▶ **EXERCISE INSTRUCTIONS**: Repeat the data in full and exactly. Leave the pictures out.

*** PROVIDED RECORDS

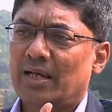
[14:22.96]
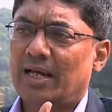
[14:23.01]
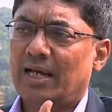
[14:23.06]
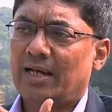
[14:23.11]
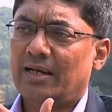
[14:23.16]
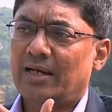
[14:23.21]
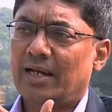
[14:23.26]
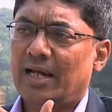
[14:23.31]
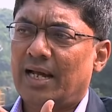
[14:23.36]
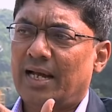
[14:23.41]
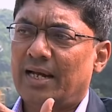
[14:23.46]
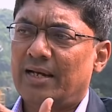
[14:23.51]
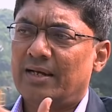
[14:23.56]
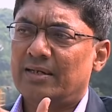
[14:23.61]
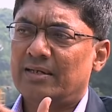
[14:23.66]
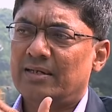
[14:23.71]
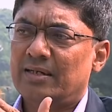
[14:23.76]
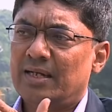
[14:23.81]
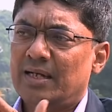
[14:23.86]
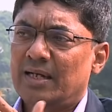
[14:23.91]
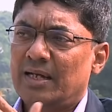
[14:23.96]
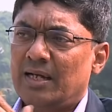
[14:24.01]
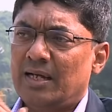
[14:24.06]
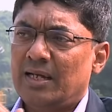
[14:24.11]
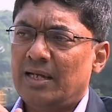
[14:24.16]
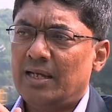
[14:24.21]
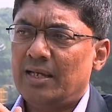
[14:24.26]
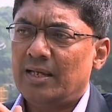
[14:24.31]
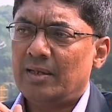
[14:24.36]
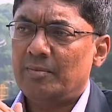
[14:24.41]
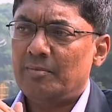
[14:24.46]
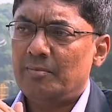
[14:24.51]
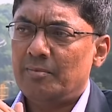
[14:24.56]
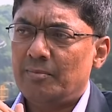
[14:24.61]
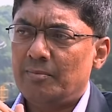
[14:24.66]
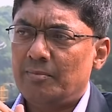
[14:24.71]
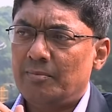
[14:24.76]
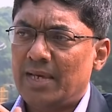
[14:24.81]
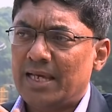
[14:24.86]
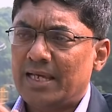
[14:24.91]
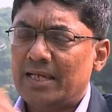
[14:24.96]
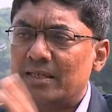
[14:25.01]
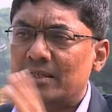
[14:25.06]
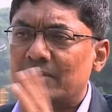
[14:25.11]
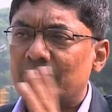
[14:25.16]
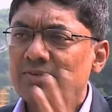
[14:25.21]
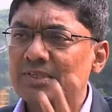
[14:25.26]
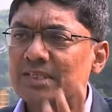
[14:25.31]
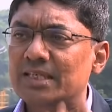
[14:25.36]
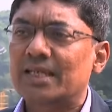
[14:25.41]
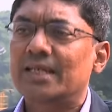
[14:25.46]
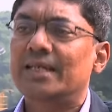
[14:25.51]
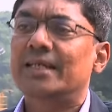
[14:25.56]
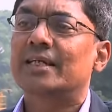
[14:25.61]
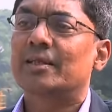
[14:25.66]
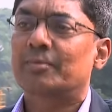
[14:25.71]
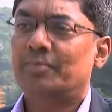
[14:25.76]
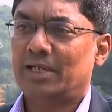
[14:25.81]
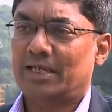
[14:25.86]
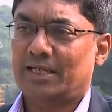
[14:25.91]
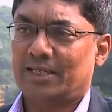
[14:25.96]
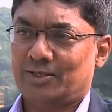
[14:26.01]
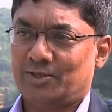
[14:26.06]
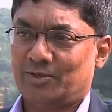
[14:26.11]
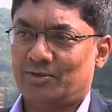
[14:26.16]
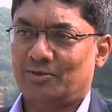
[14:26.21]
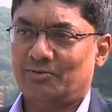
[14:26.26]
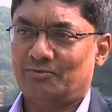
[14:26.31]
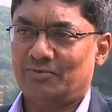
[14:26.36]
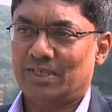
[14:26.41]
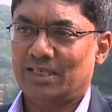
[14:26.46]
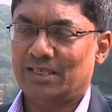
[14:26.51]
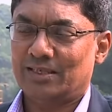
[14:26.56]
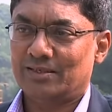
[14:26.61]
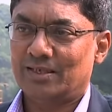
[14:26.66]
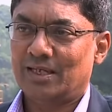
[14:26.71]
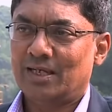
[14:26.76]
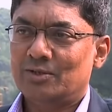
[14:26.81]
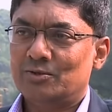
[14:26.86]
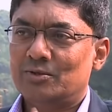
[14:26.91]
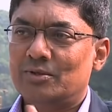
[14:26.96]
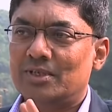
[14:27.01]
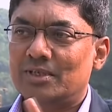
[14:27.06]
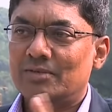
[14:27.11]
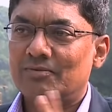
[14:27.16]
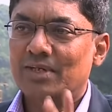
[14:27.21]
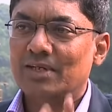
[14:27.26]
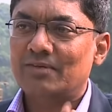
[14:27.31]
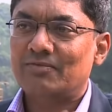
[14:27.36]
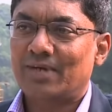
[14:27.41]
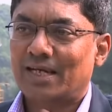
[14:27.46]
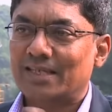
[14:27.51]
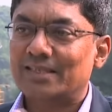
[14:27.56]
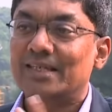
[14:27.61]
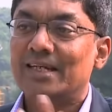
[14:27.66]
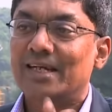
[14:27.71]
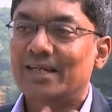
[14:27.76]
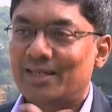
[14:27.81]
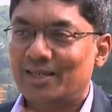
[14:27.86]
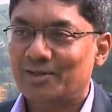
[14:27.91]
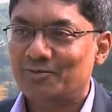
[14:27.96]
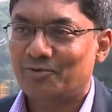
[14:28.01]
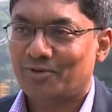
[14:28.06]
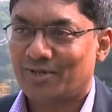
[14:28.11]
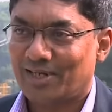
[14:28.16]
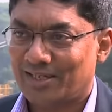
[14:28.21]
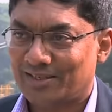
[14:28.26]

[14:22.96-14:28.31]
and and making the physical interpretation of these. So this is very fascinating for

******

▶ **OUTPUT BELOW**:
[14:22.96]
[14:23.01]
[14:23.06]
[14:23.11]
[14:23.16]
[14:23.21]
[14:23.26]
[14:23.31]
[14:23.36]
[14:23.41]
[14:23.46]
[14:23.51]
[14:23.56]
[14:23.61]
[14:23.66]
[14:23.71]
[14:23.76]
[14:23.81]
[14:23.86]
[14:23.91]
[14:23.96]
[14:24.01]
[14:24.06]
[14:24.11]
[14:24.16]
[14:24.21]
[14:24.26]
[14:24.31]
[14:24.36]
[14:24.41]
[14:24.46]
[14:24.51]
[14:24.56]
[14:24.61]
[14:24.66]
[14:24.71]
[14:24.76]
[14:24.81]
[14:24.86]
[14:24.91]
[14:24.96]
[14:25.01]
[14:25.06]
[14:25.11]
[14:25.16]
[14:25.21]
[14:25.26]
[14:25.31]
[14:25.36]
[14:25.41]
[14:25.46]
[14:25.51]
[14:25.56]
[14:25.61]
[14:25.66]
[14:25.71]
[14:25.76]
[14:25.81]
[14:25.86]
[14:25.91]
[14:25.96]
[14:26.01]
[14:26.06]
[14:26.11]
[14:26.16]
[14:26.21]
[14:26.26]
[14:26.31]
[14:26.36]
[14:26.41]
[14:26.46]
[14:26.51]
[14:26.56]
[14:26.61]
[14:26.66]
[14:26.71]
[14:26.76]
[14:26.81]
[14:26.86]
[14:26.91]
[14:26.96]
[14:27.01]
[14:27.06]
[14:27.11]
[14:27.16]
[14:27.21]
[14:27.26]
[14:27.31]
[14:27.36]
[14:27.41]
[14:27.46]
[14:27.51]
[14:27.56]
[14:27.61]
[14:27.66]
[14:27.71]
[14:27.76]
[14:27.81]
[14:27.86]
[14:27.91]
[14:27.96]
[14:28.01]
[14:28.06]
[14:28.11]
[14:28.16]
[14:28.21]
[14:28.26]

[14:22.96-14:28.31]
and and making the physical interpretation of these. So this is very fascinating for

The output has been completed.